Task item: In your copy of the entries below, keep every word exactly and leave out all images.

Provided entries:
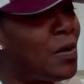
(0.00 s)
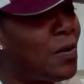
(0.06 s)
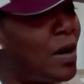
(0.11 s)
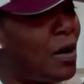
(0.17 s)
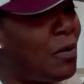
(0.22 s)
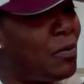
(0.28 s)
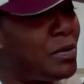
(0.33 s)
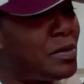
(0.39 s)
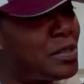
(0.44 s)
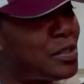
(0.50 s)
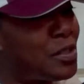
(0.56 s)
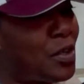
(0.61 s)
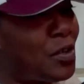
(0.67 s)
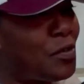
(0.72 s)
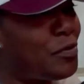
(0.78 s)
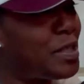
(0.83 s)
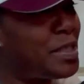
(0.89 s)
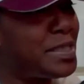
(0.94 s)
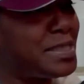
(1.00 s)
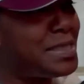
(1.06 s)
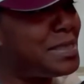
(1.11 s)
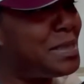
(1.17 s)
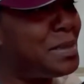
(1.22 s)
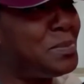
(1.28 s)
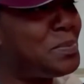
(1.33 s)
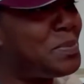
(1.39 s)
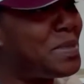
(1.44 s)
I was already
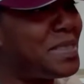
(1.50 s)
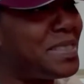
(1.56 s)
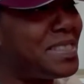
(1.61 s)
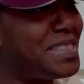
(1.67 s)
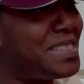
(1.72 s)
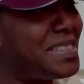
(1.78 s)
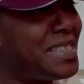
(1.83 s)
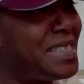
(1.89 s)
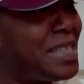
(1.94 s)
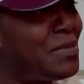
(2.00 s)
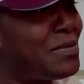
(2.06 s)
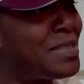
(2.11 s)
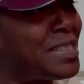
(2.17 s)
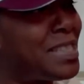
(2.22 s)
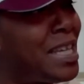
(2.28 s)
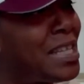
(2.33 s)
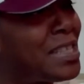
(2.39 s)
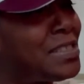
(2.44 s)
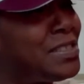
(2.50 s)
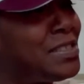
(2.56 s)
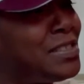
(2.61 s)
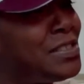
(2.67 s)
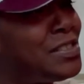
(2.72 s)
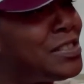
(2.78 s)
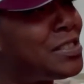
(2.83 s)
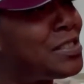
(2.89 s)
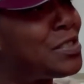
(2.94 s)
limping. I was actually
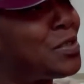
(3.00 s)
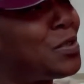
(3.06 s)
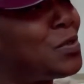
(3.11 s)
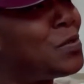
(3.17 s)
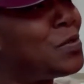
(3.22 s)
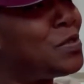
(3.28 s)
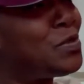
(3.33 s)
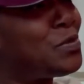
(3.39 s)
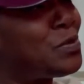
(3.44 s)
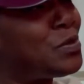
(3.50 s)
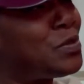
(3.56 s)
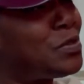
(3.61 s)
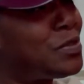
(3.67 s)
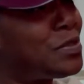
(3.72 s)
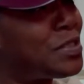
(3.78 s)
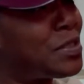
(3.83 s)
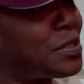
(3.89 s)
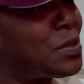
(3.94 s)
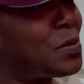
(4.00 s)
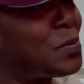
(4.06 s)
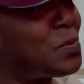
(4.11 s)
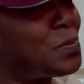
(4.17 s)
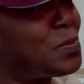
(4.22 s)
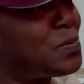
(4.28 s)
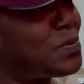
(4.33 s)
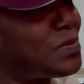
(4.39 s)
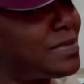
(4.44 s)
just going through
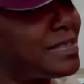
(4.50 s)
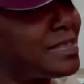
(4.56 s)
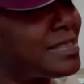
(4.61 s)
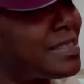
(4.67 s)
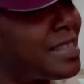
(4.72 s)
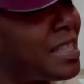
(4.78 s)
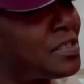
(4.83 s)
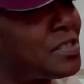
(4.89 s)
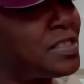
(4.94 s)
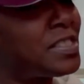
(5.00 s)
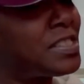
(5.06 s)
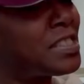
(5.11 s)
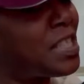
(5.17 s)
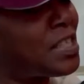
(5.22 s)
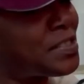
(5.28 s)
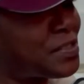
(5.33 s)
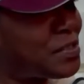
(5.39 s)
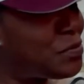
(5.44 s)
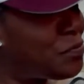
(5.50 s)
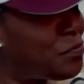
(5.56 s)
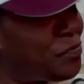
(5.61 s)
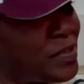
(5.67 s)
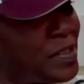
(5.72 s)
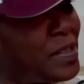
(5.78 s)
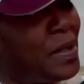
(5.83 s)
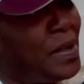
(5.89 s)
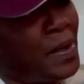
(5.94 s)
some exercises in
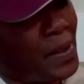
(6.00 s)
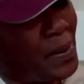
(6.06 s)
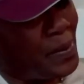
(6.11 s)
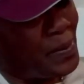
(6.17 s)
rehab.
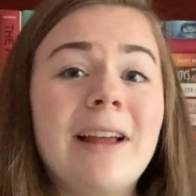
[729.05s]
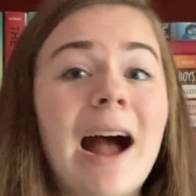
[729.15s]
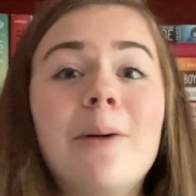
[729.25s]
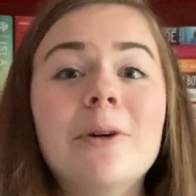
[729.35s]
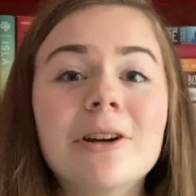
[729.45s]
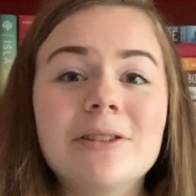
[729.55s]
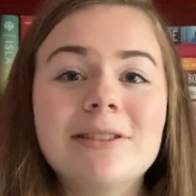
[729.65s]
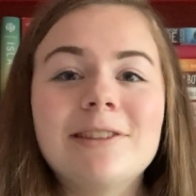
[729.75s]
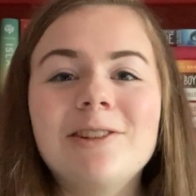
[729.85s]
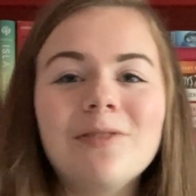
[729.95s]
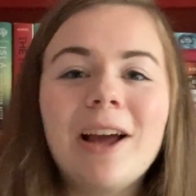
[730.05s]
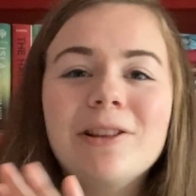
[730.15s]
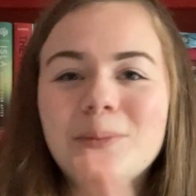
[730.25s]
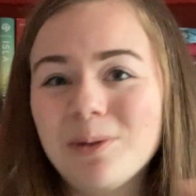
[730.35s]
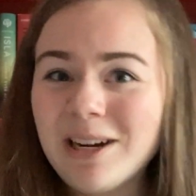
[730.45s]
commoners can find
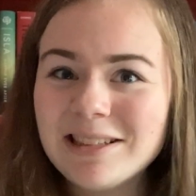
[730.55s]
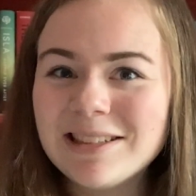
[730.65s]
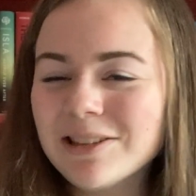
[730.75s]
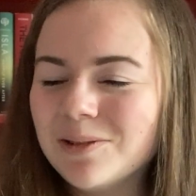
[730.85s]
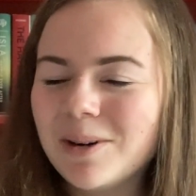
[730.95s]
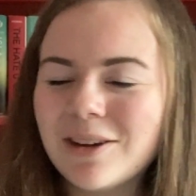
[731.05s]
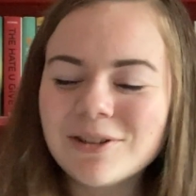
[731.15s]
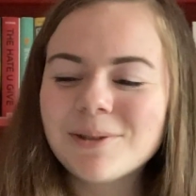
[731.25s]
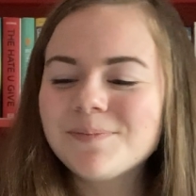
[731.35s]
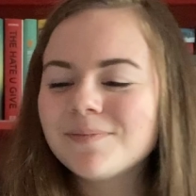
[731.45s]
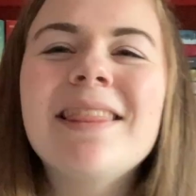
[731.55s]
their prince or whatever.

Response area:
(0.00 s)
(0.06 s)
(0.11 s)
(0.17 s)
(0.22 s)
(0.28 s)
(0.33 s)
(0.39 s)
(0.44 s)
(0.50 s)
(0.56 s)
(0.61 s)
(0.67 s)
(0.72 s)
(0.78 s)
(0.83 s)
(0.89 s)
(0.94 s)
(1.00 s)
(1.06 s)
(1.11 s)
(1.17 s)
(1.22 s)
(1.28 s)
(1.33 s)
(1.39 s)
(1.44 s)
I was already
(1.50 s)
(1.56 s)
(1.61 s)
(1.67 s)
(1.72 s)
(1.78 s)
(1.83 s)
(1.89 s)
(1.94 s)
(2.00 s)
(2.06 s)
(2.11 s)
(2.17 s)
(2.22 s)
(2.28 s)
(2.33 s)
(2.39 s)
(2.44 s)
(2.50 s)
(2.56 s)
(2.61 s)
(2.67 s)
(2.72 s)
(2.78 s)
(2.83 s)
(2.89 s)
(2.94 s)
limping. I was actually
(3.00 s)
(3.06 s)
(3.11 s)
(3.17 s)
(3.22 s)
(3.28 s)
(3.33 s)
(3.39 s)
(3.44 s)
(3.50 s)
(3.56 s)
(3.61 s)
(3.67 s)
(3.72 s)
(3.78 s)
(3.83 s)
(3.89 s)
(3.94 s)
(4.00 s)
(4.06 s)
(4.11 s)
(4.17 s)
(4.22 s)
(4.28 s)
(4.33 s)
(4.39 s)
(4.44 s)
just going through
(4.50 s)
(4.56 s)
(4.61 s)
(4.67 s)
(4.72 s)
(4.78 s)
(4.83 s)
(4.89 s)
(4.94 s)
(5.00 s)
(5.06 s)
(5.11 s)
(5.17 s)
(5.22 s)
(5.28 s)
(5.33 s)
(5.39 s)
(5.44 s)
(5.50 s)
(5.56 s)
(5.61 s)
(5.67 s)
(5.72 s)
(5.78 s)
(5.83 s)
(5.89 s)
(5.94 s)
some exercises in
(6.00 s)
(6.06 s)
(6.11 s)
(6.17 s)
rehab.
[729.05s]
[729.15s]
[729.25s]
[729.35s]
[729.45s]
[729.55s]
[729.65s]
[729.75s]
[729.85s]
[729.95s]
[730.05s]
[730.15s]
[730.25s]
[730.35s]
[730.45s]
commoners can find
[730.55s]
[730.65s]
[730.75s]
[730.85s]
[730.95s]
[731.05s]
[731.15s]
[731.25s]
[731.35s]
[731.45s]
[731.55s]
their prince or whatever.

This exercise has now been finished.